Aicda^S38A/S38A B cells have less colocalization of Igh with γ-H2AX foci. (a) Wide-field images of immuno-FISH of naive wild-type BALB/c, Aicda^−/− or Aicda^S38A/S38A splenic B cells stimulated ex vivo with anti-CD40 plus IL-4, assessed with a bacterial artificial chromosome probe for Igh (red) and antibody to γ-H2AX (green) and by staining of DNA with the DNA-intercalating dye DAPI (blue); yellow arrows indicate colocalization of Igh and γ-H2AX. Scale bars, 10 μm. (b) Frequency of wild-type BALB/c, Aicda^−/− or Aicda^S38A/S38A B cells (n = 100 per genotype per experiment) with colocalization of at least one Igh signal and γ-H2AX focus (as in a; actual cell numbers, Supplementary Fig. 7). *P < 0.04 (paired, two-tailed Student’s t-test).

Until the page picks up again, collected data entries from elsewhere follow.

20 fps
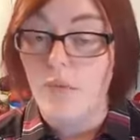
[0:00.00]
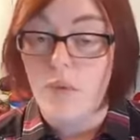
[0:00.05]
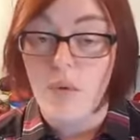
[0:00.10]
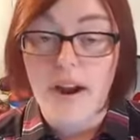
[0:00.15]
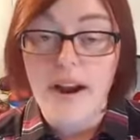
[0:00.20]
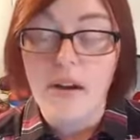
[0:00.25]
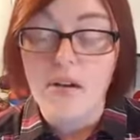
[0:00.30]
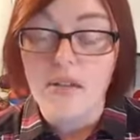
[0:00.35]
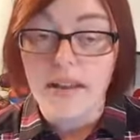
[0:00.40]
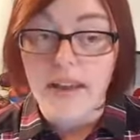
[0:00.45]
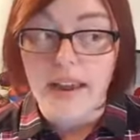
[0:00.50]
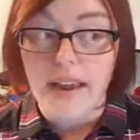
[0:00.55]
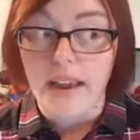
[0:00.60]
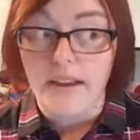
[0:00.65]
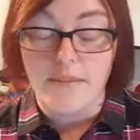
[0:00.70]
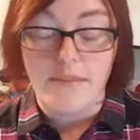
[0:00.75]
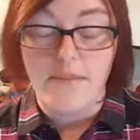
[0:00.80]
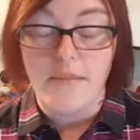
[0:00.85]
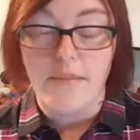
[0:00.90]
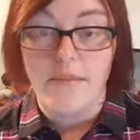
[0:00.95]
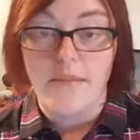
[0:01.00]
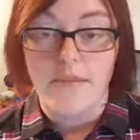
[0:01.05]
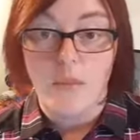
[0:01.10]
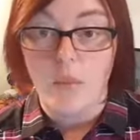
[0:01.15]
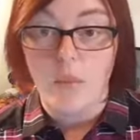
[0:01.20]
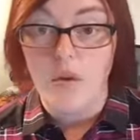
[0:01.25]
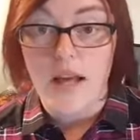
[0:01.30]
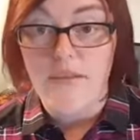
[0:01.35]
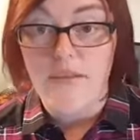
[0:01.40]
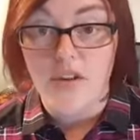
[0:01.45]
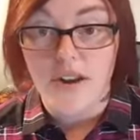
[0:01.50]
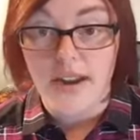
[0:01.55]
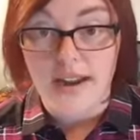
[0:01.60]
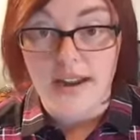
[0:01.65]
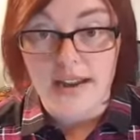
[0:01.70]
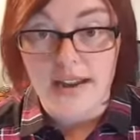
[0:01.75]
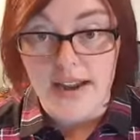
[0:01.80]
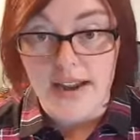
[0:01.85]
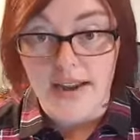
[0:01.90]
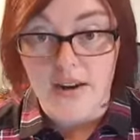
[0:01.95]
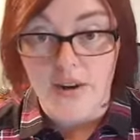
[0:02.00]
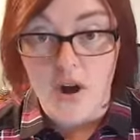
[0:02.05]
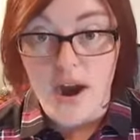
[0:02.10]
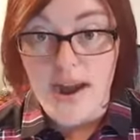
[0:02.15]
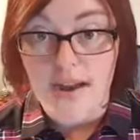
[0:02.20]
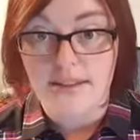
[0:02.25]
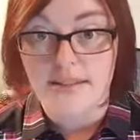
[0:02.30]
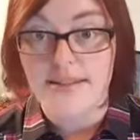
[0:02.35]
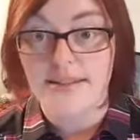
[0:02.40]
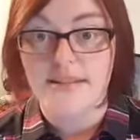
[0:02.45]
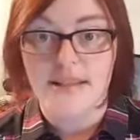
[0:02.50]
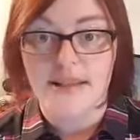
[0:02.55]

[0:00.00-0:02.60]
rarely will ever get any grass.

Data are representative of three independent experiments (mean and s.d. in b)

Figure 5

AID interacts with APE1. (a) Immunoassay of Aicda^−/− B cells infected to express empty vector or HA-Flag-tagged (HF-) AID(WT), AID(S38A) or AID(DM), stimulated with LPS plus IL-4 and left untreated or treated with ionizing radiation (10 Gy), assessed by immunoprecipitation of proteins from NP-40 lysates with anti-HA covalently conjugated to agarose beads followed by immunoblot analysis of immunoprecipitates (top two) and lysates (bottom three) with anti-HA, anti-APE1 or anti-GAPDH. (b) Immunoassay of Aicda^−/− B cells infected to express empty vector or untagged AID(WT), AID(S38A) or AID(DM) and stimulated and treated as in a, assessed by immunoprecipitation of proteins from NP-40 lysates with anti-APE1 followed by immunoblot analysis of immunoprecipitates and lysates with anti-AID, anti-APE1, anti-RPA or anti-GAPDH. The immunoglobulin light chain migrates very close to AID, and the two polypeptides are often difficult to resolve by immunoblot analysis. (c) Immunoassay of Aicda^−/− B cells infected, stimulated and treated as in b, assessed by immunoprecipitation of proteins from NP-40 lysates with antibody to p-Ser38-AID covalently conjugated to agarose beads followed by immunoblot analysis of immunoprecipitates and lysates with anti-AID, anti-APE1 or anti-GAPDH. (d) Immunoassay of naive wild-type, Aicda^−/−, Aicda^S38A/S38A or Ung^−/−Msh2^−/− splenic B cells stimulated for 72 h ex vivo with LPS plus IL-4 and left untreated or treated with ionizing radiation (10 Gy), assessed by immunoprecipitation of proteins from NP-40 lysates with anti-AID followed by immunoblot analysis of immunoprecipitates with anti-APE1 and of lysates with anti-APE1, anti-AID or anti-GAPDH. (e) Immunoassay of Aicda^−/− splenic B cells infected as in b and treated with 10 Gy ionizing radiation, followed by treatment of NP-40 lysates for 30 min at 25 °C with DNase I (+) or no DNase I (−) and immunoprecipitation with anti-APE1 and subsequent immunoblot analysis of immunoprecipitates and lysates with anti-AID, anti-APE1 or anti-GAPDH. Data are representative of three (a–c) or two (d,e) independent experiments.

Figure 6

ATM is required for the phosphorylation of AID bound to S regions and the interaction of AID with APE1. (a) ChIP analysis of naive wild-type BALB/c or Atm^−/− splenic B cells stimulated for 48 h ex vivo with LPS plus IL-4, presented as the ratio of the abundance of p-Ser38-AID at S_γ1 to that of AID at S_γ1. *P < 0.007 (paired, two-tailed Student’s t-test). (b) Immunoassay of naive wild-type BALB/c, Aicda^−/−, Aicda^S38A/S38A or Atm^−/− splenic B cells stimulated for 72 h ex vivo with LPS plus IL-4, assessed by immunoprecipitation of proteins from NP-40 lysates with anti-AID and immunoblot analysis of immunoprecipitates and lysates with anti-APE1, anti-AID or anti-GAPDH. Data represent three independent experiments (a; mean and s.d.) or are representative of three independent experiments (b).